The Law Society has never been in the business of representing individual employees; instead, it represents the profession as a whole.
Around two-thirds of medical practitioners choose to join the BMA, which has been a registered trade union since 1971. Currently, solicitors are automatically enrolled as members of the LS. The fees for their practising certificates go to fund both the regulators and the LS. The fear in the LS is that if the government comes down on the LSB’s side in the argument over future regulation, it will be cut off from this income.

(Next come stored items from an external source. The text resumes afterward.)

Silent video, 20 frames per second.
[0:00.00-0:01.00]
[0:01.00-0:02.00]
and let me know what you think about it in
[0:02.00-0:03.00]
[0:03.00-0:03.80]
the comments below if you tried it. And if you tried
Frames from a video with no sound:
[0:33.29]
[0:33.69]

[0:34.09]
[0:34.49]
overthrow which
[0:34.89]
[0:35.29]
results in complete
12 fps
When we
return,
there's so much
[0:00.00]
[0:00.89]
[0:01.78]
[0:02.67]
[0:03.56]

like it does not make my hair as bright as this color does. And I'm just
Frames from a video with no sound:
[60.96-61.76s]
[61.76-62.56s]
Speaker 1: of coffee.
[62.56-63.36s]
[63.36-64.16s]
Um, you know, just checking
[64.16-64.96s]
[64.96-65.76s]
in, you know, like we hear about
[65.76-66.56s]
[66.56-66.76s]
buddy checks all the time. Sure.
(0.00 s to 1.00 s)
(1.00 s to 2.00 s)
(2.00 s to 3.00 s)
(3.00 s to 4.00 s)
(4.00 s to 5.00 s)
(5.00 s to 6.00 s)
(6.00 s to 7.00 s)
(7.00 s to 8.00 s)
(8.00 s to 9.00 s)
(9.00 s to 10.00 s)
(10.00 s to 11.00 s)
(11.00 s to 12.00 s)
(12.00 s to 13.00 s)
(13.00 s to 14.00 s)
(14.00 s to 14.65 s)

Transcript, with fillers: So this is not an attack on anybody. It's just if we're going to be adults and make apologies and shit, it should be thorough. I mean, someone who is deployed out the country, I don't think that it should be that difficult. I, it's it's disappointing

As a raison d’être, though, acting as a trade union for solicitors presents difficulties for the LS. The BMA has no responsibilities around access to the profession; this is controlled by the General Medical Council (GMC). Unlike the BMA, which has the advantage of dealing with the same employer, the NHS, for the overwhelming majority of its members, there are currently around 11,000 law firms in England and Wales. Most significantly, the LS has never been in the business of representing individual employees; instead, it represents the profession as a whole.
Legal Action believes the LS is an important bulwark to defend the professional independence of solicitors – something that can be threatened whether a solicitor works in a law firm or not-for-profit, or as an in-house legal adviser. This is an important part of its commitment to the rule of law, which is central to its mission, along with the defence of access to justice and human rights. The LS views this as its public duty, the problem is that the regulators do not believe the public interest is the organisation’s main concern.
For the LS to survive, it needs to reconcile the democratic representative structures for the profession with those needed for a regulatory body. Over the past 20 years, the LS council has expanded to include representation from every branch of the profession and this is supplemented by the growth of myriad specialist committees that provide expert policy advice on just about every aspect of the legal system. Contrast this with the GMC: this is a statutory body controlled ultimately by a board made up of six lay members and six medics.
In order to have a role in controlling access to the profession and standards, the LS will have to convince this or any future government intent on amending the regulatory framework that it can look after the public interest while still remaining a representative body for the solicitors’ profession. A measure of independent representation on any executive board, with clearly defined responsibilities, would go a long way to achieving this. The trouble is, Dixon’s resignation has, in all likelihood, made any such change harder to achieve.